YOUR GOAL:
Every record must come back unchanged, apart from the pictures, which are dropped.

──────── EXTRACTED INFORMATION ────────

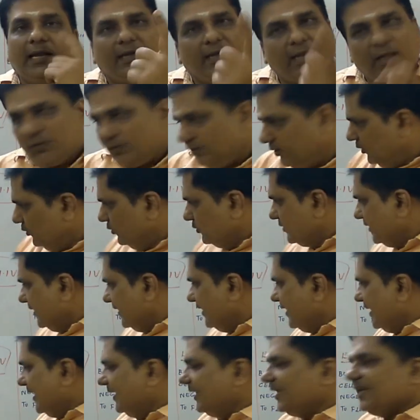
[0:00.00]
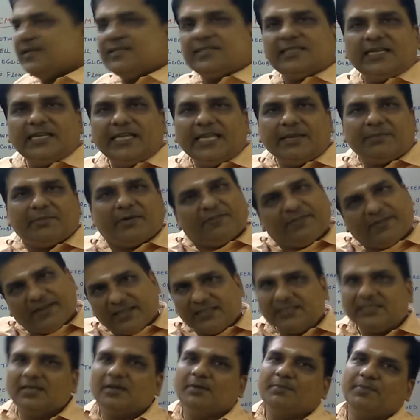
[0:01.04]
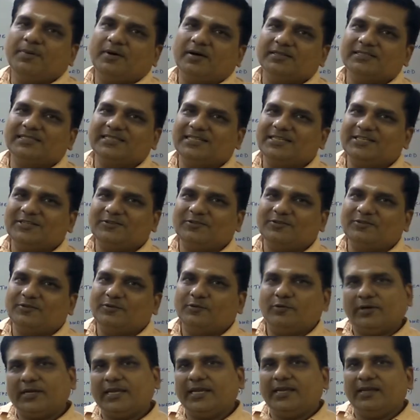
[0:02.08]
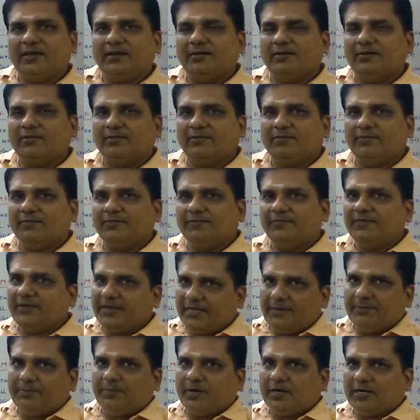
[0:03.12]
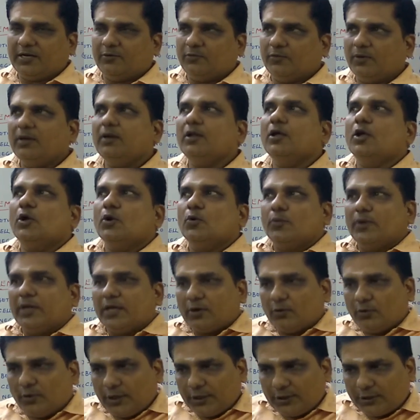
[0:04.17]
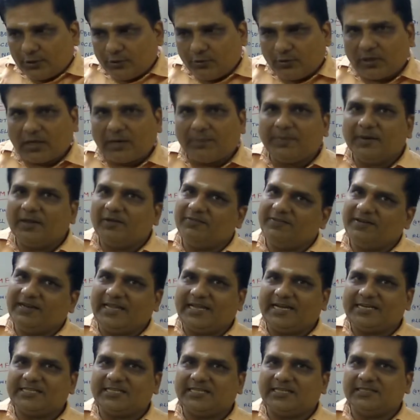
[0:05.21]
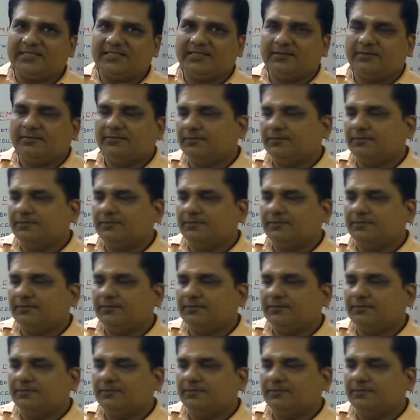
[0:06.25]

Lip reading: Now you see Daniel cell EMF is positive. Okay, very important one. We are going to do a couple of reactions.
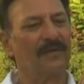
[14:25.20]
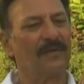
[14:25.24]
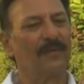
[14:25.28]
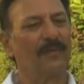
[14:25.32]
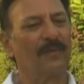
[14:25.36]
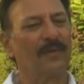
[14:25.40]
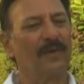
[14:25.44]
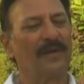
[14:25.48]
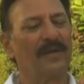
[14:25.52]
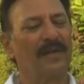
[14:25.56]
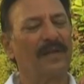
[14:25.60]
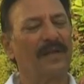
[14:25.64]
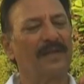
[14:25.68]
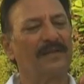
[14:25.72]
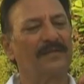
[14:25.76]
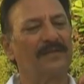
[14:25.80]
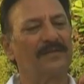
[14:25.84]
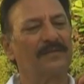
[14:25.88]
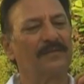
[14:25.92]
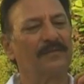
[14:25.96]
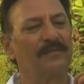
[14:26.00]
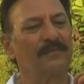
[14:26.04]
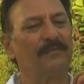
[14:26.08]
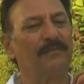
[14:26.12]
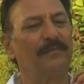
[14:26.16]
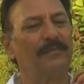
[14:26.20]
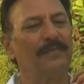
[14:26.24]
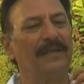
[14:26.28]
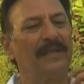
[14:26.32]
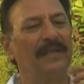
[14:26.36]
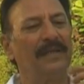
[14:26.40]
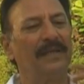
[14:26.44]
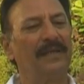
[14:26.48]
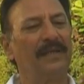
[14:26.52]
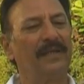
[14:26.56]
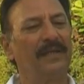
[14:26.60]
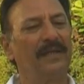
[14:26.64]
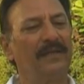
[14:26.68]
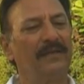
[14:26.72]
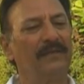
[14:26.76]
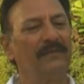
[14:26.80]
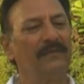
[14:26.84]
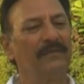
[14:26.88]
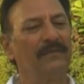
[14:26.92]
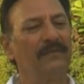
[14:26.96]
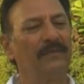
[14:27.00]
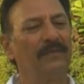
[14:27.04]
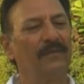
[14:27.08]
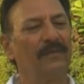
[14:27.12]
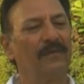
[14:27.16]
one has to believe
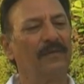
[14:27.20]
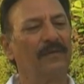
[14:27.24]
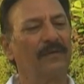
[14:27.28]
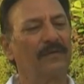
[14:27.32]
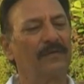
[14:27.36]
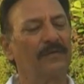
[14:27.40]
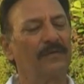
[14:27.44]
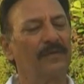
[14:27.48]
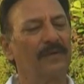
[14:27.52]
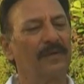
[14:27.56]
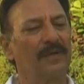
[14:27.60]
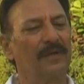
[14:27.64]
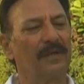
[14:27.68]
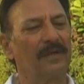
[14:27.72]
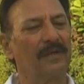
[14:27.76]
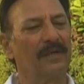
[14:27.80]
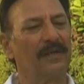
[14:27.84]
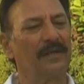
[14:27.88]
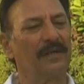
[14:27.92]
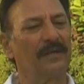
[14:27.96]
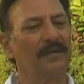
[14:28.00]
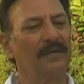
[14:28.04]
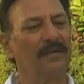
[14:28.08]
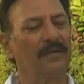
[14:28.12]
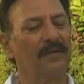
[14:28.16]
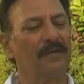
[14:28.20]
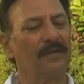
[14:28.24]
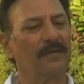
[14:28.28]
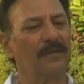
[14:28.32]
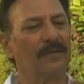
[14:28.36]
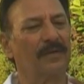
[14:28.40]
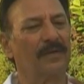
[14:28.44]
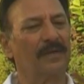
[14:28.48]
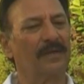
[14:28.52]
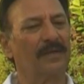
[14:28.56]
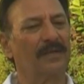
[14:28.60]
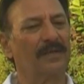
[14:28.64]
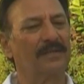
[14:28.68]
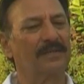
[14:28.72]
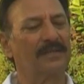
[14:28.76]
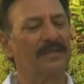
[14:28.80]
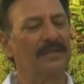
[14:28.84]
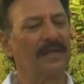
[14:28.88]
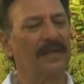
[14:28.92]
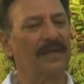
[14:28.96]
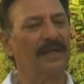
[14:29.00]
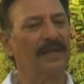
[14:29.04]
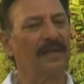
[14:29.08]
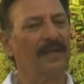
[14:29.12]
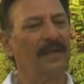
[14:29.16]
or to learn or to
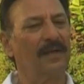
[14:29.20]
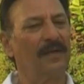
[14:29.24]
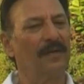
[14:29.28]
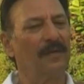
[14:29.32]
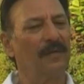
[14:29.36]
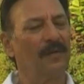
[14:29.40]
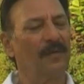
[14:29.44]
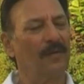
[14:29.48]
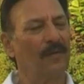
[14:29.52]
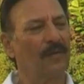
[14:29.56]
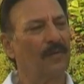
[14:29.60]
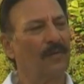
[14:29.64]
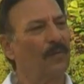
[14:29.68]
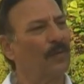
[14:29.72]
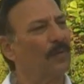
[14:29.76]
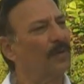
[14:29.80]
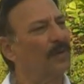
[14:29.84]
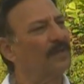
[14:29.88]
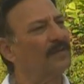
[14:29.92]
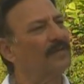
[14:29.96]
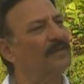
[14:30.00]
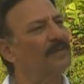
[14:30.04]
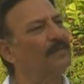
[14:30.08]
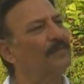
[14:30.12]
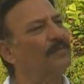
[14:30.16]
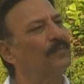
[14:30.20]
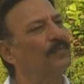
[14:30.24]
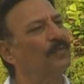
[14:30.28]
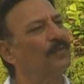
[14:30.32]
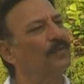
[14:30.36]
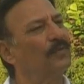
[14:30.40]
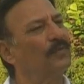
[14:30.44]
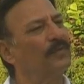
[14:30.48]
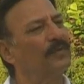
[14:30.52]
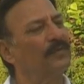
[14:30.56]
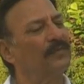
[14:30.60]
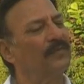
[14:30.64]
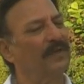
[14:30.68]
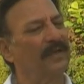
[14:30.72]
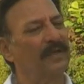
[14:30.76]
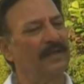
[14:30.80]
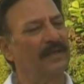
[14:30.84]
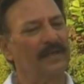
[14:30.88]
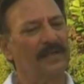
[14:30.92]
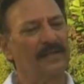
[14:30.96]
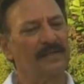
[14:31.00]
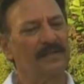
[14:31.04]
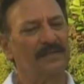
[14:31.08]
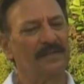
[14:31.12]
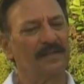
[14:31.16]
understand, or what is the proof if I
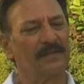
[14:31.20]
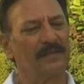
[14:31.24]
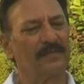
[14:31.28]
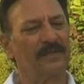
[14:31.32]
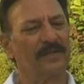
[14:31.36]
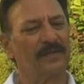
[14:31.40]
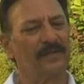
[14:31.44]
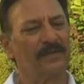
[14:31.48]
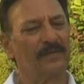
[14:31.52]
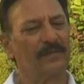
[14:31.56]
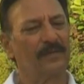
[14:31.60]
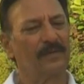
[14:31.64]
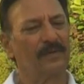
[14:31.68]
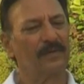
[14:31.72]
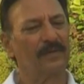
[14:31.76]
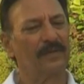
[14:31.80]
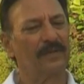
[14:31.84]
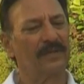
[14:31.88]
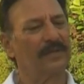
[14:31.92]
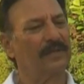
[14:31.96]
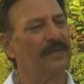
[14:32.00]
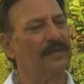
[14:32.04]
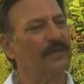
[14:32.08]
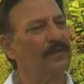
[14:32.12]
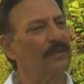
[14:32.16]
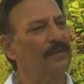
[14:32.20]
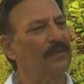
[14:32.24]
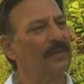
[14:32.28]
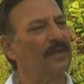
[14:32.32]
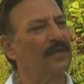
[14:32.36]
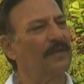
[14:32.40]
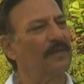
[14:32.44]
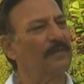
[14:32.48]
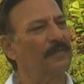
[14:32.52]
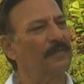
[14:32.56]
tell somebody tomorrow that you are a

────────

PROBLEM SOLUTION:
[0:00.00]
[0:01.04]
[0:02.08]
[0:03.12]
[0:04.17]
[0:05.21]
[0:06.25]

Lip reading: Now you see Daniel cell EMF is positive. Okay, very important one. We are going to do a couple of reactions.
[14:25.20]
[14:25.24]
[14:25.28]
[14:25.32]
[14:25.36]
[14:25.40]
[14:25.44]
[14:25.48]
[14:25.52]
[14:25.56]
[14:25.60]
[14:25.64]
[14:25.68]
[14:25.72]
[14:25.76]
[14:25.80]
[14:25.84]
[14:25.88]
[14:25.92]
[14:25.96]
[14:26.00]
[14:26.04]
[14:26.08]
[14:26.12]
[14:26.16]
[14:26.20]
[14:26.24]
[14:26.28]
[14:26.32]
[14:26.36]
[14:26.40]
[14:26.44]
[14:26.48]
[14:26.52]
[14:26.56]
[14:26.60]
[14:26.64]
[14:26.68]
[14:26.72]
[14:26.76]
[14:26.80]
[14:26.84]
[14:26.88]
[14:26.92]
[14:26.96]
[14:27.00]
[14:27.04]
[14:27.08]
[14:27.12]
[14:27.16]
one has to believe
[14:27.20]
[14:27.24]
[14:27.28]
[14:27.32]
[14:27.36]
[14:27.40]
[14:27.44]
[14:27.48]
[14:27.52]
[14:27.56]
[14:27.60]
[14:27.64]
[14:27.68]
[14:27.72]
[14:27.76]
[14:27.80]
[14:27.84]
[14:27.88]
[14:27.92]
[14:27.96]
[14:28.00]
[14:28.04]
[14:28.08]
[14:28.12]
[14:28.16]
[14:28.20]
[14:28.24]
[14:28.28]
[14:28.32]
[14:28.36]
[14:28.40]
[14:28.44]
[14:28.48]
[14:28.52]
[14:28.56]
[14:28.60]
[14:28.64]
[14:28.68]
[14:28.72]
[14:28.76]
[14:28.80]
[14:28.84]
[14:28.88]
[14:28.92]
[14:28.96]
[14:29.00]
[14:29.04]
[14:29.08]
[14:29.12]
[14:29.16]
or to learn or to
[14:29.20]
[14:29.24]
[14:29.28]
[14:29.32]
[14:29.36]
[14:29.40]
[14:29.44]
[14:29.48]
[14:29.52]
[14:29.56]
[14:29.60]
[14:29.64]
[14:29.68]
[14:29.72]
[14:29.76]
[14:29.80]
[14:29.84]
[14:29.88]
[14:29.92]
[14:29.96]
[14:30.00]
[14:30.04]
[14:30.08]
[14:30.12]
[14:30.16]
[14:30.20]
[14:30.24]
[14:30.28]
[14:30.32]
[14:30.36]
[14:30.40]
[14:30.44]
[14:30.48]
[14:30.52]
[14:30.56]
[14:30.60]
[14:30.64]
[14:30.68]
[14:30.72]
[14:30.76]
[14:30.80]
[14:30.84]
[14:30.88]
[14:30.92]
[14:30.96]
[14:31.00]
[14:31.04]
[14:31.08]
[14:31.12]
[14:31.16]
understand, or what is the proof if I
[14:31.20]
[14:31.24]
[14:31.28]
[14:31.32]
[14:31.36]
[14:31.40]
[14:31.44]
[14:31.48]
[14:31.52]
[14:31.56]
[14:31.60]
[14:31.64]
[14:31.68]
[14:31.72]
[14:31.76]
[14:31.80]
[14:31.84]
[14:31.88]
[14:31.92]
[14:31.96]
[14:32.00]
[14:32.04]
[14:32.08]
[14:32.12]
[14:32.16]
[14:32.20]
[14:32.24]
[14:32.28]
[14:32.32]
[14:32.36]
[14:32.40]
[14:32.44]
[14:32.48]
[14:32.52]
[14:32.56]
tell somebody tomorrow that you are a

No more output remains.